━━ RAW DATA ━━
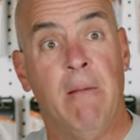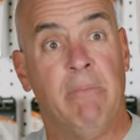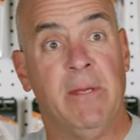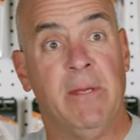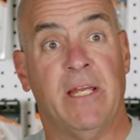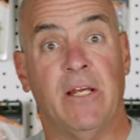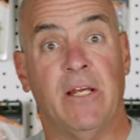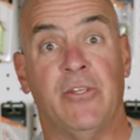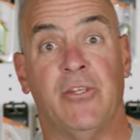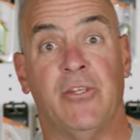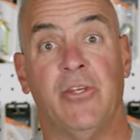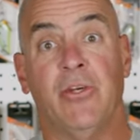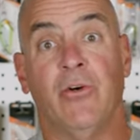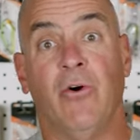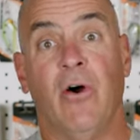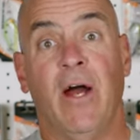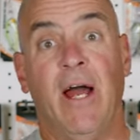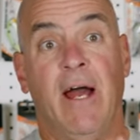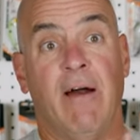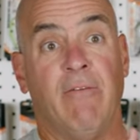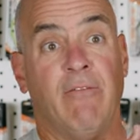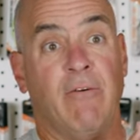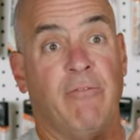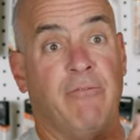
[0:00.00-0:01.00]
because you'll
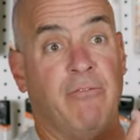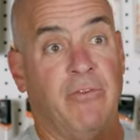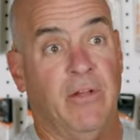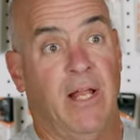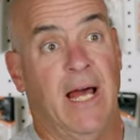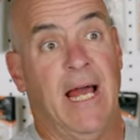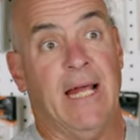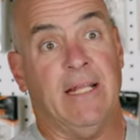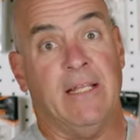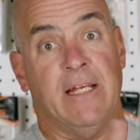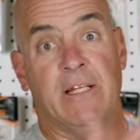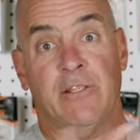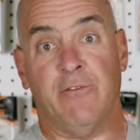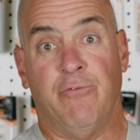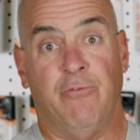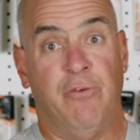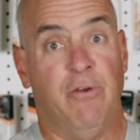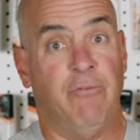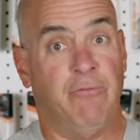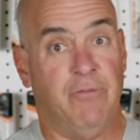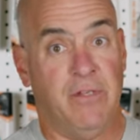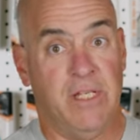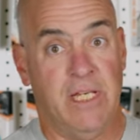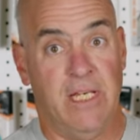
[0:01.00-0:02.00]
have a flat that's
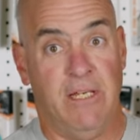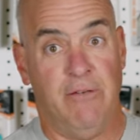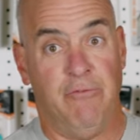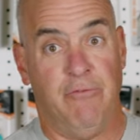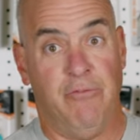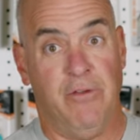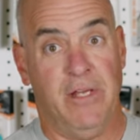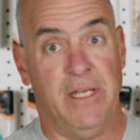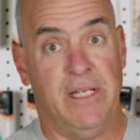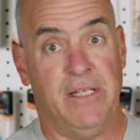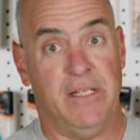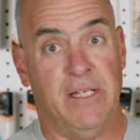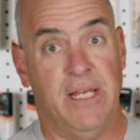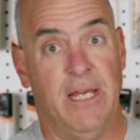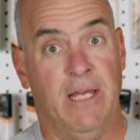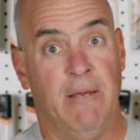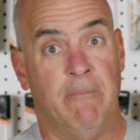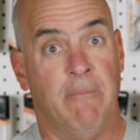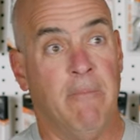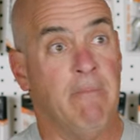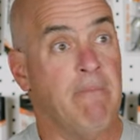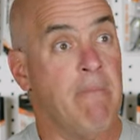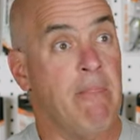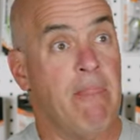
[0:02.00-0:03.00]
15 feet
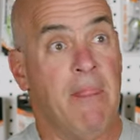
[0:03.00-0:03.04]
deep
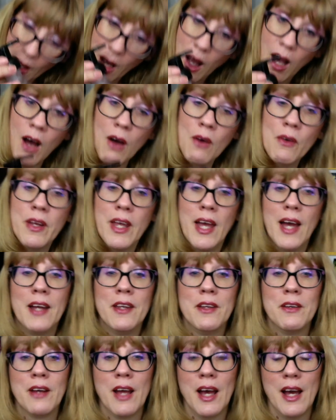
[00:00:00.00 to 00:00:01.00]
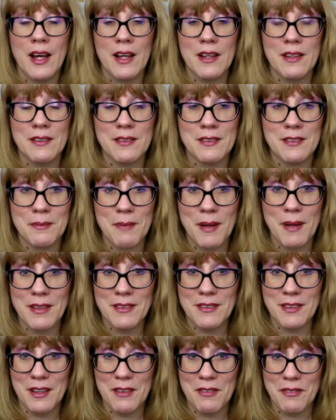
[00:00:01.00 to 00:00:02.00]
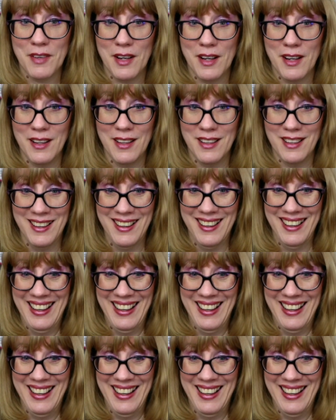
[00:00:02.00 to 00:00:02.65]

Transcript: Oh, yeah, you guys. Smells like fall.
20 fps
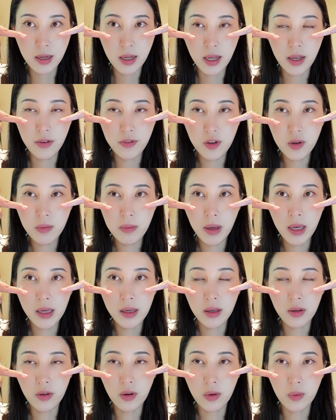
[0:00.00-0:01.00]
If you
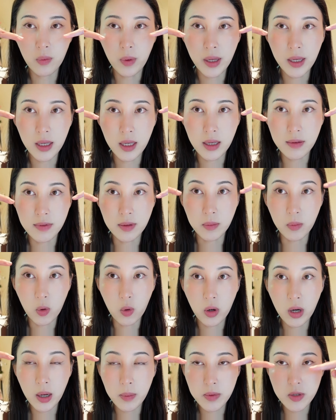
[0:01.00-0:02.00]
make your wing even
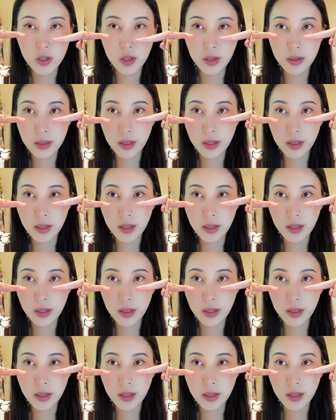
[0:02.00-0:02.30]
more upturned,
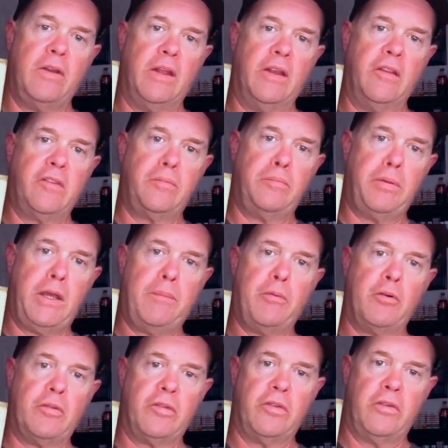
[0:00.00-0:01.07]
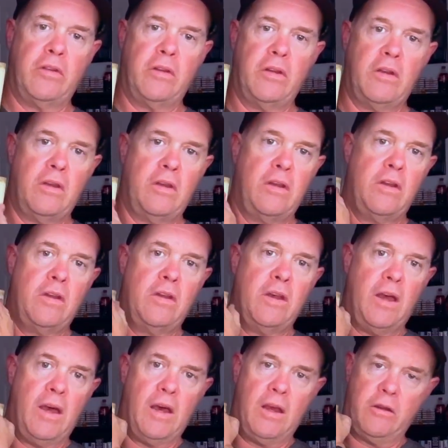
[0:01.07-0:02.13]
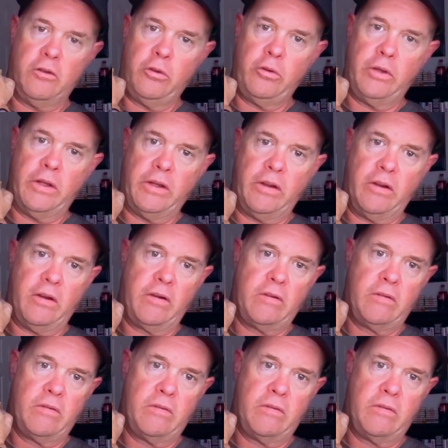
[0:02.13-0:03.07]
and this paper's glued in here.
━━━
» GOAL OF THE EXERCISE
Extract all the data above exactly, excluding every picture.

» ANSWER SECTION
[0:00.00-0:01.00]
because you'll
[0:01.00-0:02.00]
have a flat that's
[0:02.00-0:03.00]
15 feet
[0:03.00-0:03.04]
deep
[00:00:00.00 to 00:00:01.00]
[00:00:01.00 to 00:00:02.00]
[00:00:02.00 to 00:00:02.65]

Transcript: Oh, yeah, you guys. Smells like fall.
20 fps
[0:00.00-0:01.00]
If you
[0:01.00-0:02.00]
make your wing even
[0:02.00-0:02.30]
more upturned,
[0:00.00-0:01.07]
[0:01.07-0:02.13]
[0:02.13-0:03.07]
and this paper's glued in here.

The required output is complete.